- **Your task**
Show each line of the data below in which "Transcript" occurs.

- **Data to process**
+ + + +

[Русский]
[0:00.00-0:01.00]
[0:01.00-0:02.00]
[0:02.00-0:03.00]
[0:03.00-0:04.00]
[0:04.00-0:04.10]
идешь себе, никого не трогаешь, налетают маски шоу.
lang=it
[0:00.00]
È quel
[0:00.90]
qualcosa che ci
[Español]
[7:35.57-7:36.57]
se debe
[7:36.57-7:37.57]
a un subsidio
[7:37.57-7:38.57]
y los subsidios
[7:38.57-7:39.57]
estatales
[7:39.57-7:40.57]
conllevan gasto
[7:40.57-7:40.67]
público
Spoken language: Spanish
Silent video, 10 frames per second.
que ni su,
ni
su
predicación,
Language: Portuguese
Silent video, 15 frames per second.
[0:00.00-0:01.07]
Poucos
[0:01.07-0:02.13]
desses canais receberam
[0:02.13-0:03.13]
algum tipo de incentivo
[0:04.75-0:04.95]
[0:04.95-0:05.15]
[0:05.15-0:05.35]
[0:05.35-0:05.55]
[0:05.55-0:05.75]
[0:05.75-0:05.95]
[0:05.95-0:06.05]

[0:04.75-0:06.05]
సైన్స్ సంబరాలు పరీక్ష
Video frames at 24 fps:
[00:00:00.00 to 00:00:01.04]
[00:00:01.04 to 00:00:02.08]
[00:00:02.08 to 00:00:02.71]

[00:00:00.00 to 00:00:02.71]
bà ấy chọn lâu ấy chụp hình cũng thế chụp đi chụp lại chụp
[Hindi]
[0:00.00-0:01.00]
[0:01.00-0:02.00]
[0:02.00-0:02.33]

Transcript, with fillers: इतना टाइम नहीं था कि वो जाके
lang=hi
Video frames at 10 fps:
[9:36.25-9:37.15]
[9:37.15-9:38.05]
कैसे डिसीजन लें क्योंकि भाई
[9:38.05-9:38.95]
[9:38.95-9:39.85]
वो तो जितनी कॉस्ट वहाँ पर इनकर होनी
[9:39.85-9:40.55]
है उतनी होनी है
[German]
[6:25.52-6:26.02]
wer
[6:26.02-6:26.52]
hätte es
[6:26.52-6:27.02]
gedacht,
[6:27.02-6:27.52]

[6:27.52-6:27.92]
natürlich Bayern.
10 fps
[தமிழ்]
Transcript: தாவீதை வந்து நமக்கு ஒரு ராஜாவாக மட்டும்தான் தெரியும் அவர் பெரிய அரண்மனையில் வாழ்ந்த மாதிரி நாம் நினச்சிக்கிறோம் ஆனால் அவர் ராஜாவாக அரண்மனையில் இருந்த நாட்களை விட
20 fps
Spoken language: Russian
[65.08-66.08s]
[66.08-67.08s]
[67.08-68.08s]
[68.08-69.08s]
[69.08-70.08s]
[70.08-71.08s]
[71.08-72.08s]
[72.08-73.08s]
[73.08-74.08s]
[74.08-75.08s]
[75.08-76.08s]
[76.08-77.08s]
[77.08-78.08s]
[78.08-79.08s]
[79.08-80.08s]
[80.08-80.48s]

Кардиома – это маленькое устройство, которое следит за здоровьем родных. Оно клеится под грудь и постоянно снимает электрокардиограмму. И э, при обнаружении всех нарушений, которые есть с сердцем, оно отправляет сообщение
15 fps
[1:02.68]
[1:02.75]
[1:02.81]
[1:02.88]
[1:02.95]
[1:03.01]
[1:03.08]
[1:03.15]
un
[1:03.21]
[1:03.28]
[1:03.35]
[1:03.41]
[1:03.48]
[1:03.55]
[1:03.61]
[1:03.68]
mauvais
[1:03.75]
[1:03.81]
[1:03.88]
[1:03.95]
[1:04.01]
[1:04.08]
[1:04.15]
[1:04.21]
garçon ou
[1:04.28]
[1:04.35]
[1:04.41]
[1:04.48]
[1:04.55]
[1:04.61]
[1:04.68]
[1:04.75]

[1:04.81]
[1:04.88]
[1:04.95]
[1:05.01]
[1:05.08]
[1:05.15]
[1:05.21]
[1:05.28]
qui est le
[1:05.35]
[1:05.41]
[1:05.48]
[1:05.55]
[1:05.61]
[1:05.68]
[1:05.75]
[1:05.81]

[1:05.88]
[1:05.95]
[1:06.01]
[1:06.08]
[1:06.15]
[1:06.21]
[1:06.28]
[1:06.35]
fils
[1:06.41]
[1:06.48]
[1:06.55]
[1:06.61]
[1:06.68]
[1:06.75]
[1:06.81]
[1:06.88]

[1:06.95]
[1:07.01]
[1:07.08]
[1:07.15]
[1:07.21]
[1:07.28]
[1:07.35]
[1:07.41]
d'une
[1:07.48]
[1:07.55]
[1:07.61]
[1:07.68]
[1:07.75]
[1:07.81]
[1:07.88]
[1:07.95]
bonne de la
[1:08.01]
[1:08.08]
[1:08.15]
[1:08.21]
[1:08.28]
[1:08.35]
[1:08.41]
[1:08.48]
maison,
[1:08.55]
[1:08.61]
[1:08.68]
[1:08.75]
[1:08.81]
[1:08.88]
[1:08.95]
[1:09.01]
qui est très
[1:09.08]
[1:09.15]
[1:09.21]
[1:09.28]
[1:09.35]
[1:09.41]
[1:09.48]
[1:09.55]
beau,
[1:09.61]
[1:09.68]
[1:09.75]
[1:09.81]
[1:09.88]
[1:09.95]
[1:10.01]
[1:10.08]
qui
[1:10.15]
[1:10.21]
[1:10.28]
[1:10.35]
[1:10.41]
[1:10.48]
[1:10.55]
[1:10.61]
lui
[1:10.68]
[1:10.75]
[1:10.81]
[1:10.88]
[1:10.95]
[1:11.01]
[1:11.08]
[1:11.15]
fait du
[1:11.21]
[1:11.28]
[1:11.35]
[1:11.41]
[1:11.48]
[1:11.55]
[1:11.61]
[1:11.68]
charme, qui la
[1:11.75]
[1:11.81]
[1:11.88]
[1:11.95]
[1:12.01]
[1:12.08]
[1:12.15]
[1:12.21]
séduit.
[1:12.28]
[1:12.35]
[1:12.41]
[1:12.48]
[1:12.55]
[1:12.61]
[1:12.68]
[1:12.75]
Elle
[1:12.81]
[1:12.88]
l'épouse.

+ + + +

- **Written solution**
Transcript, with fillers: इतना टाइम नहीं था कि वो जाके
Transcript: தாவீதை வந்து நமக்கு ஒரு ராஜாவாக மட்டும்தான் தெரியும் அவர் பெரிய அரண்மனையில் வாழ்ந்த மாதிரி நாம் நினச்சிக்கிறோம் ஆனால் அவர் ராஜாவாக அரண்மனையில் இருந்த நாட்களை விட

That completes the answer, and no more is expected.